> EXERCISE DESCRIPTION: Every entry is to be restated exactly; pictures are not part of the copy.

> DATASET EXCERPTS:

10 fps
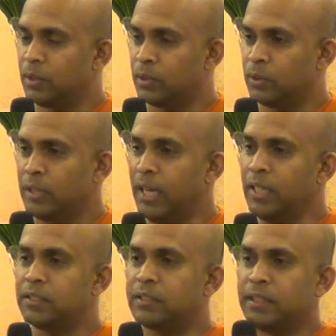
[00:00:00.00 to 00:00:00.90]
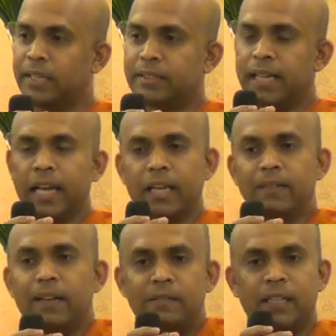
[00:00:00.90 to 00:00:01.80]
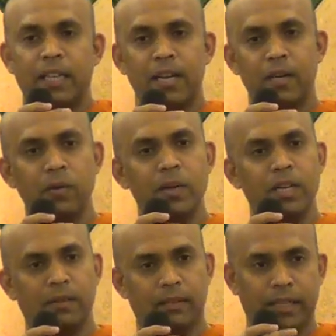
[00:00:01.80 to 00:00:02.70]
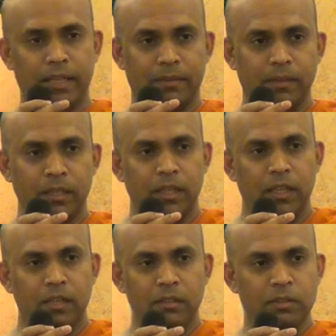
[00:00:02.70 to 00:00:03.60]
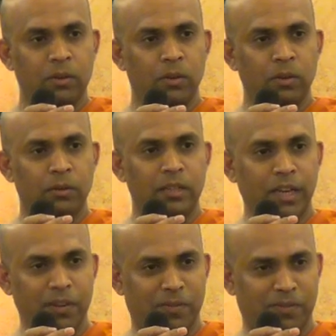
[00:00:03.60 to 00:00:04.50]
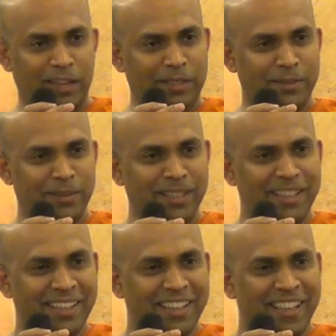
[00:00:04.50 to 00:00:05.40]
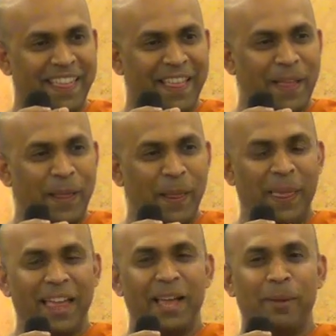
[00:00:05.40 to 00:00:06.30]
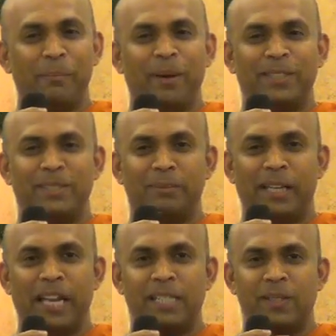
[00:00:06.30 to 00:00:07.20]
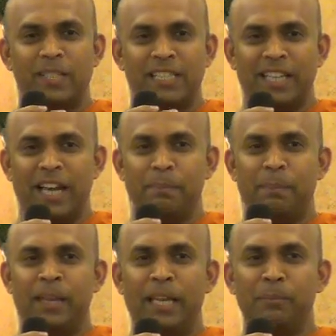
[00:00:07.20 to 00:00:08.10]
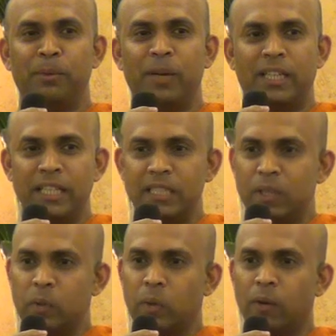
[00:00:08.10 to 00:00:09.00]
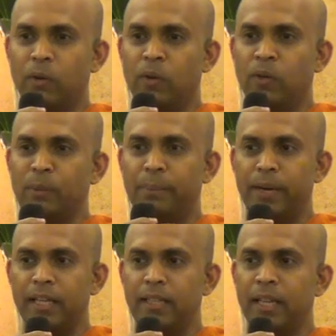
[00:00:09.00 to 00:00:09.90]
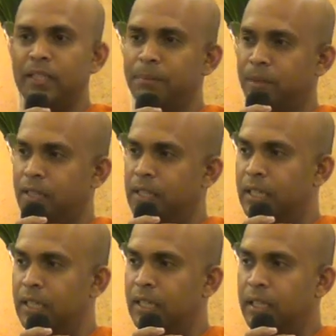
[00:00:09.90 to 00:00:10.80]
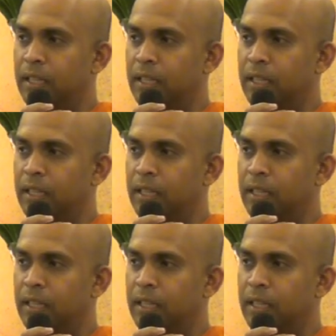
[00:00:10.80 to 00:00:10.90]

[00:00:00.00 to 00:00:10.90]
So that is exactly what we can do in our life. Not to go deaf, actually, but actually start paying more attention to our own breath and the body,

> EXERCISE RESPONSE:
10 fps
[00:00:00.00 to 00:00:00.90]
[00:00:00.90 to 00:00:01.80]
[00:00:01.80 to 00:00:02.70]
[00:00:02.70 to 00:00:03.60]
[00:00:03.60 to 00:00:04.50]
[00:00:04.50 to 00:00:05.40]
[00:00:05.40 to 00:00:06.30]
[00:00:06.30 to 00:00:07.20]
[00:00:07.20 to 00:00:08.10]
[00:00:08.10 to 00:00:09.00]
[00:00:09.00 to 00:00:09.90]
[00:00:09.90 to 00:00:10.80]
[00:00:10.80 to 00:00:10.90]

[00:00:00.00 to 00:00:10.90]
So that is exactly what we can do in our life. Not to go deaf, actually, but actually start paying more attention to our own breath and the body,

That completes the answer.